Tumors are complex ecosystems where tumor cells, stromal populations, and various immune cells coexist, including tumor-associated macrophages (TAMs). These macrophages play a crucial role in the tumor microenvironment (TME), promoting pro-tumoral processes such as chronic inflammation, angiogenesis, and suppression of anti-tumor immune responses. Although immunotherapies targeting checkpoint inhibitors, such as PD-1, have shown promising clinical results, their efficacy remains limited to a fraction of patients. TAMs, expressing both PD-L1 and PD-1, are targeted in current therapies, but clinical outcomes are still insufficient to fully validate their therapeutic role.
One major reason for this potential failure lies in the heterogeneity of TAMs, which originate from different ontogenetic sources (embryonic or monocytic) and exhibit functional profiles that vary depending on the duration of their presence in the tumor tissue.
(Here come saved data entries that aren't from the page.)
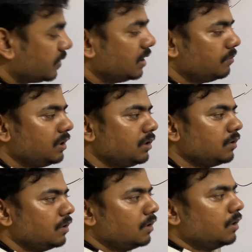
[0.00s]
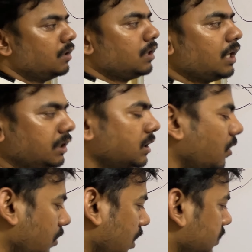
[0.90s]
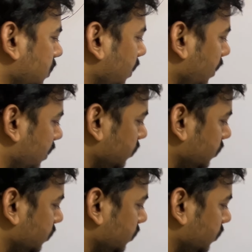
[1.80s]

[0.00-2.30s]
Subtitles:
giving Cannizzaro reaction, it isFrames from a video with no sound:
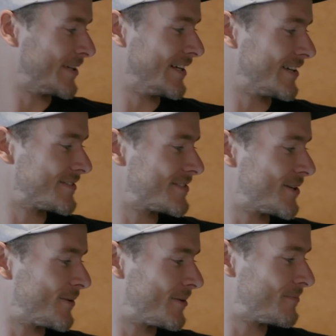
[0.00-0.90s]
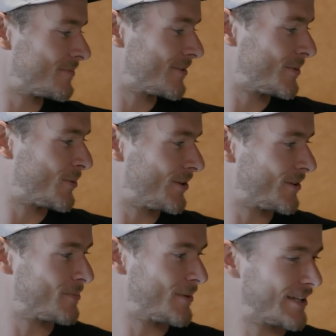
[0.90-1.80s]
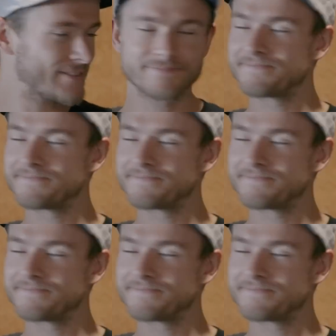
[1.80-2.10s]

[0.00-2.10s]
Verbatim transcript: be done, so um, no point looking back.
Long-established TAMs, in prolonged contact with the tumor, may adopt a phenotype distinct from recently recruited macrophages. These differences are influenced by local factors in the TME, which shape their transcriptional and epigenetic signatures.
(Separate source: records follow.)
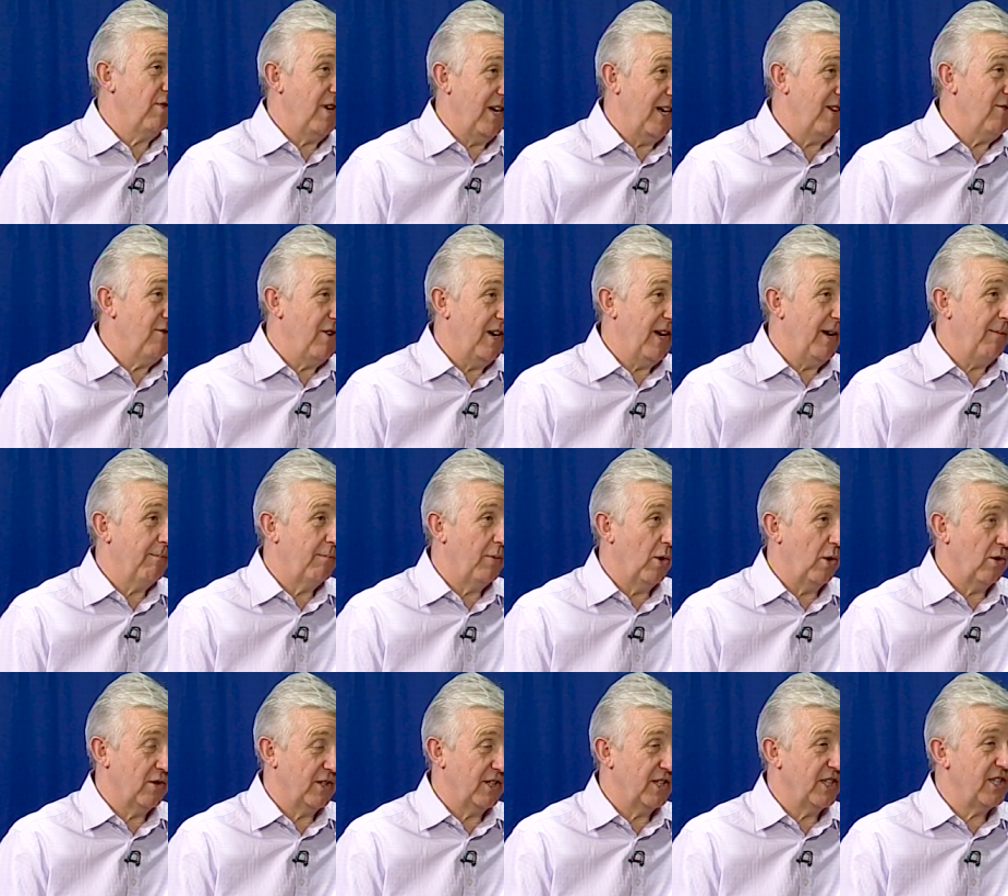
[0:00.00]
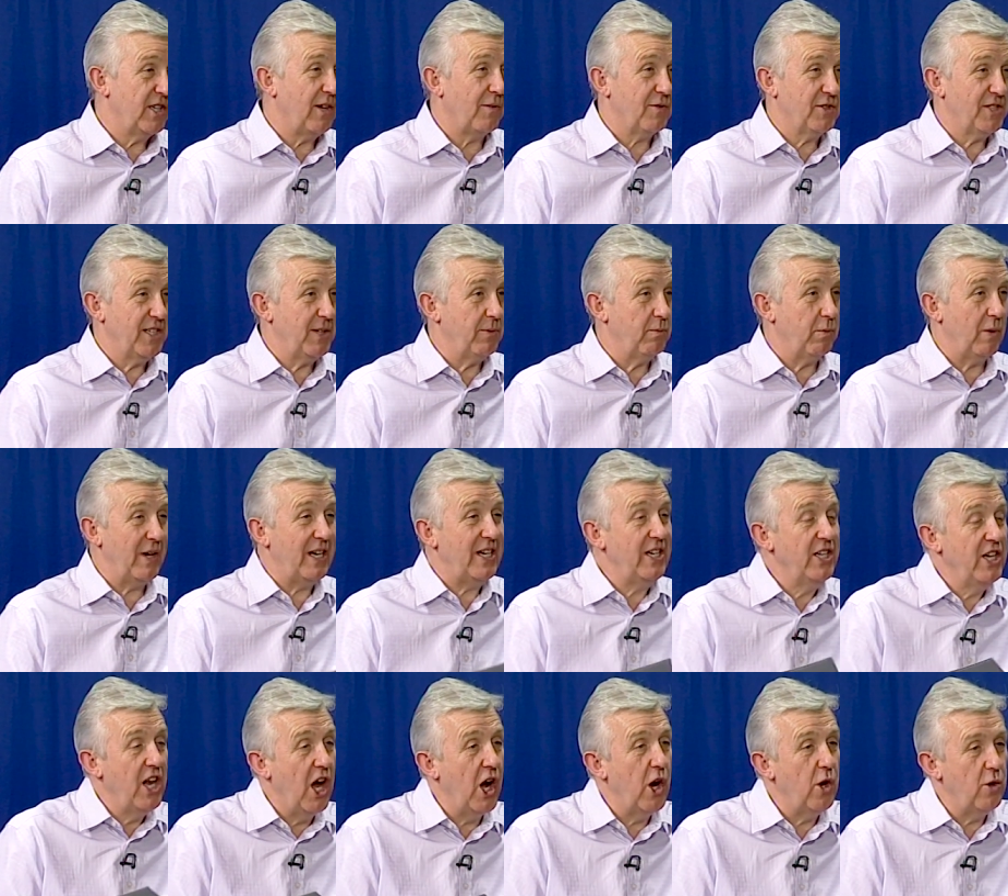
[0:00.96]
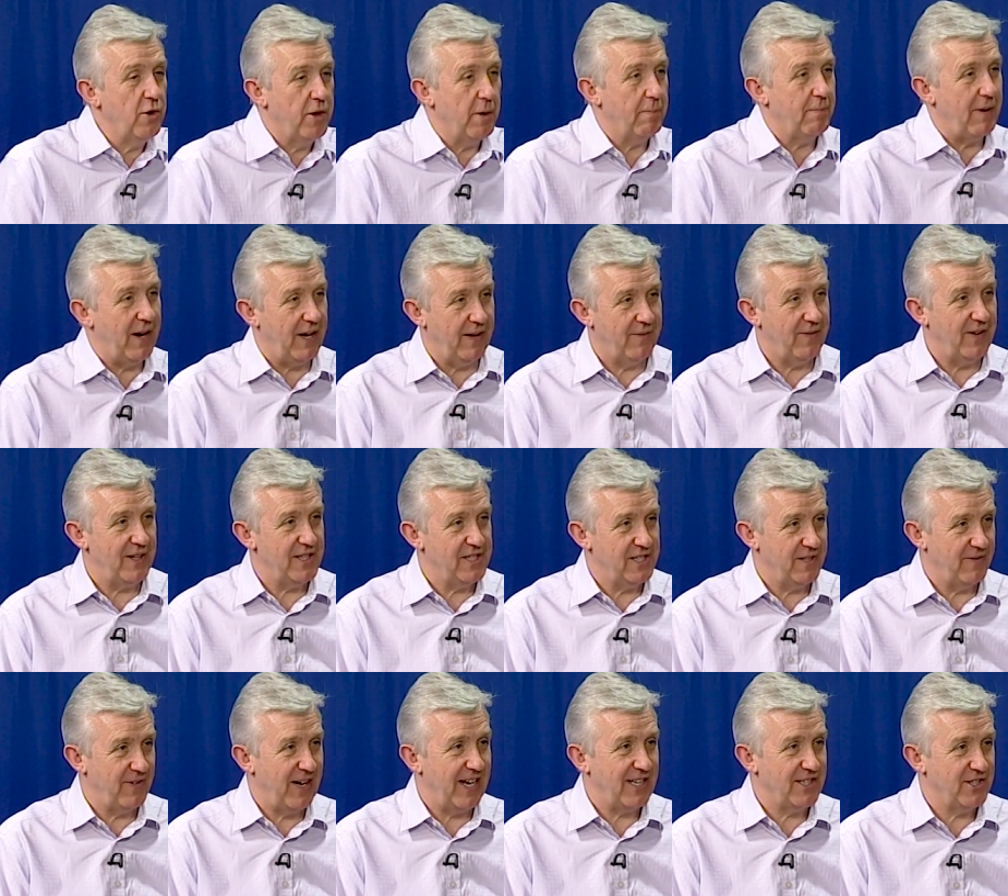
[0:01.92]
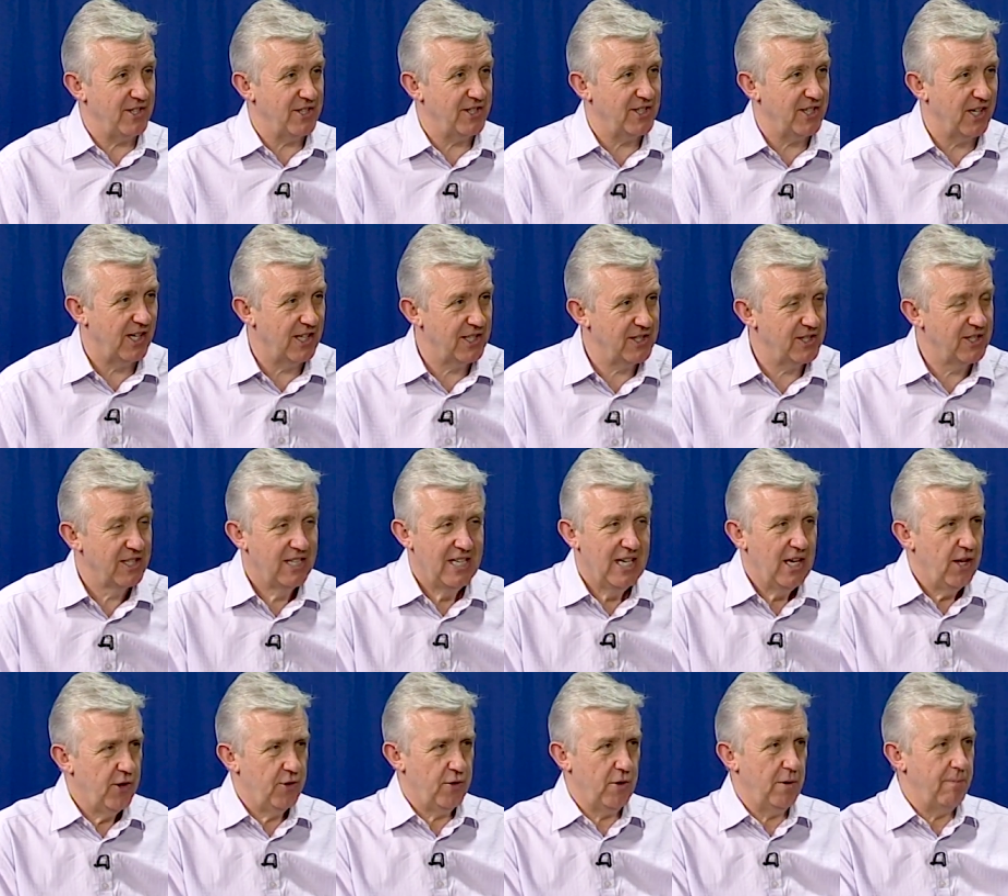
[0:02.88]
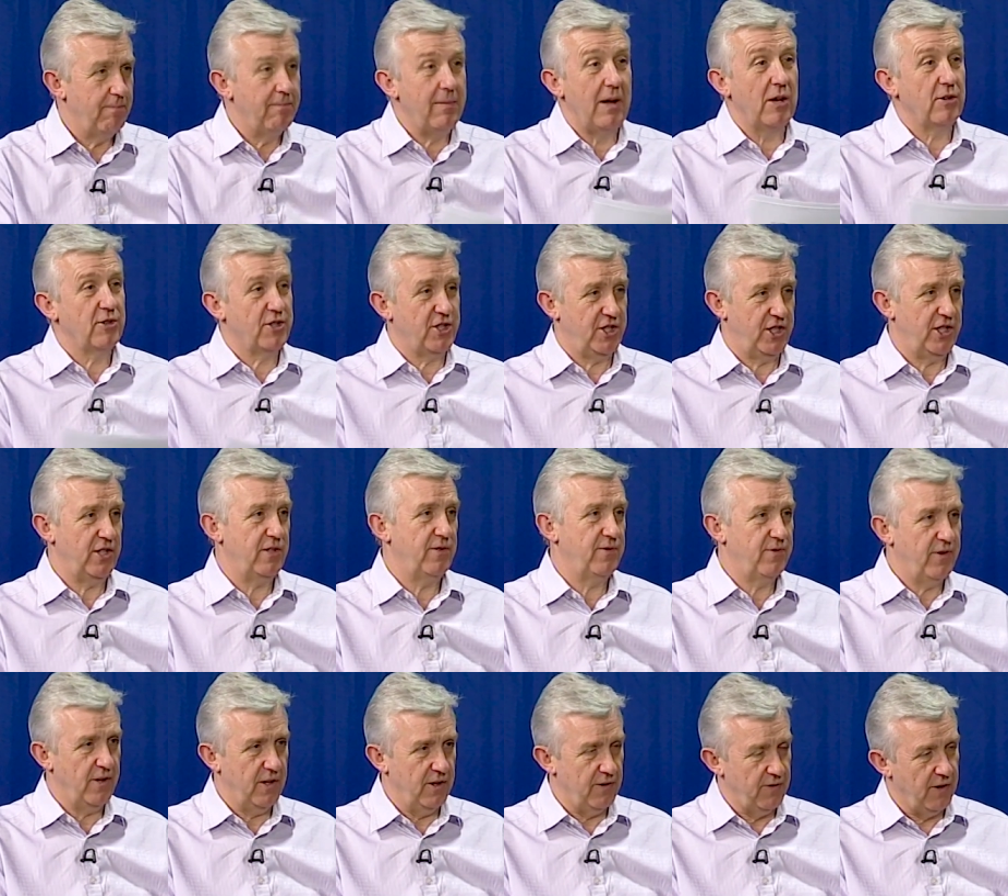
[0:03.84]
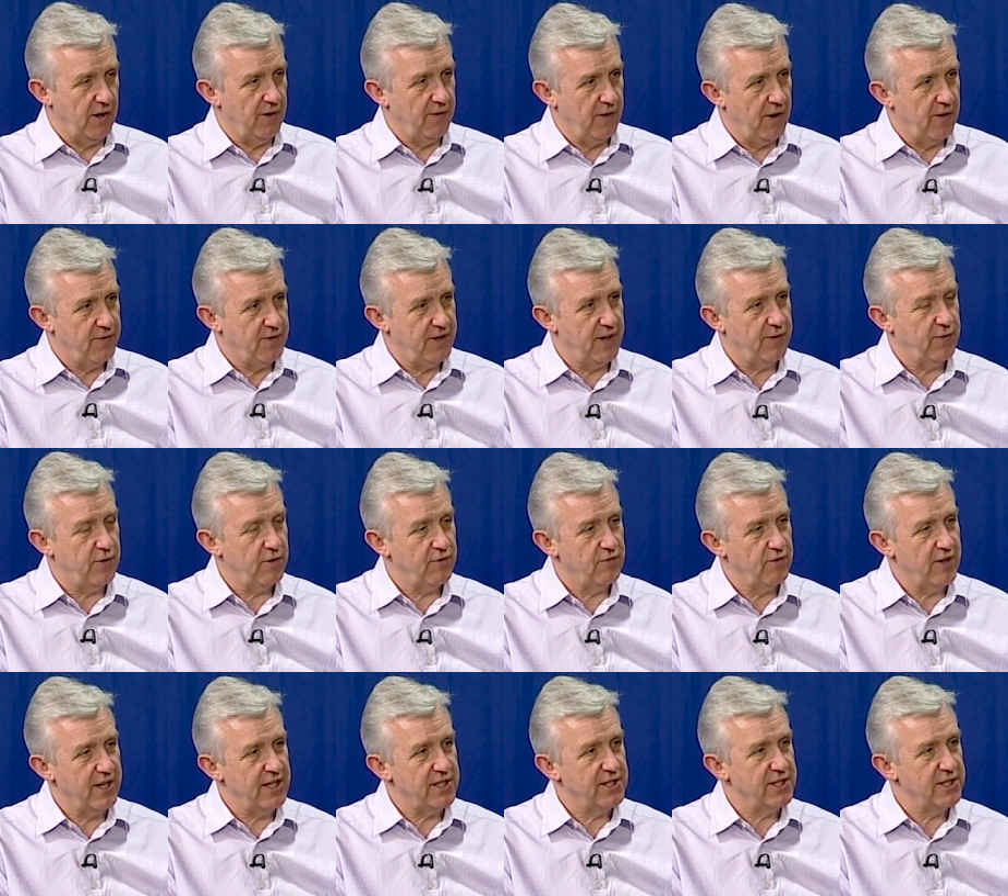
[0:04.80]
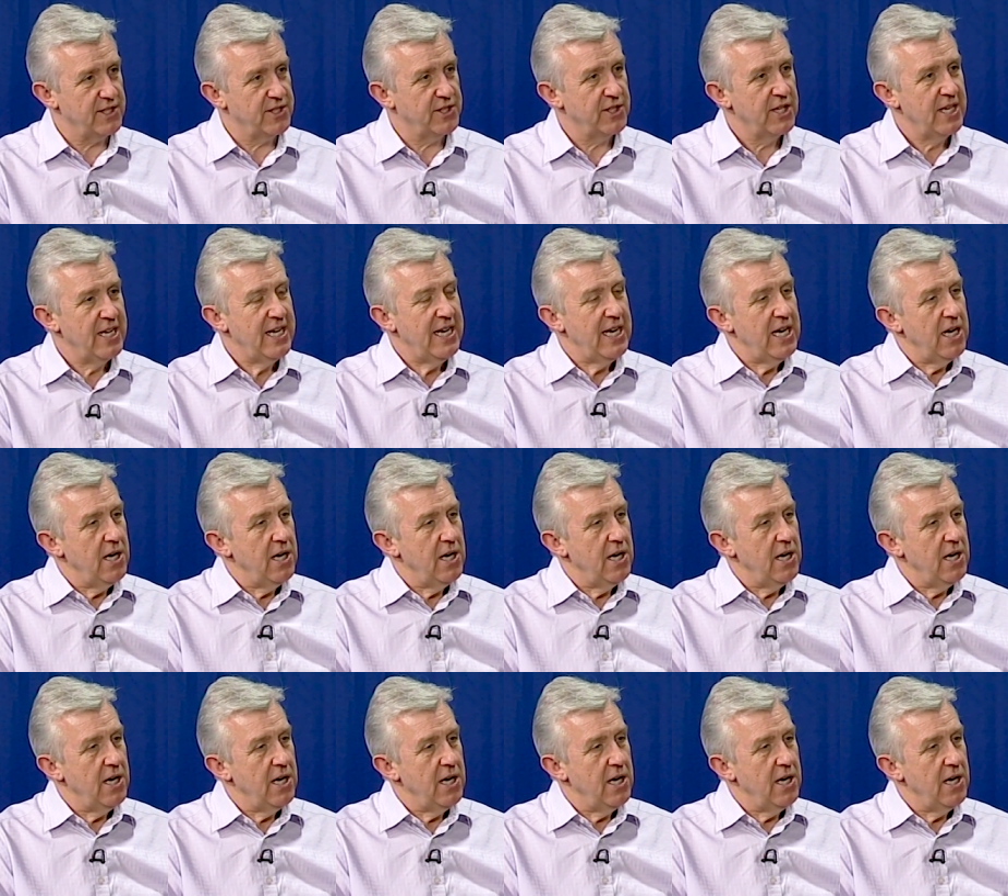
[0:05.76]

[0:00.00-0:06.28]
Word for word: really, really important. And mm. obviously, mm we know the benefits of exercise mm through a multitude of, of, of different reasons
Our research project aims to explore this myeloid diversity in cancer by combining specific transgenic murine models that track TAM dynamics based on their ontogeny and duration of residence within the tumor. This approach will be paired with in-depth mapping of TAMs in human cohorts, integrating transcriptomic, proteomic, and epigenetic data to identify new therapeutic targets. Additionally, the use of 3D tumor organoid models and macrophages derived from induced pluripotent stem cells (iPSCs) will help further understand the role of TAMs in pediatric cancers and test targeted therapeutic strategies.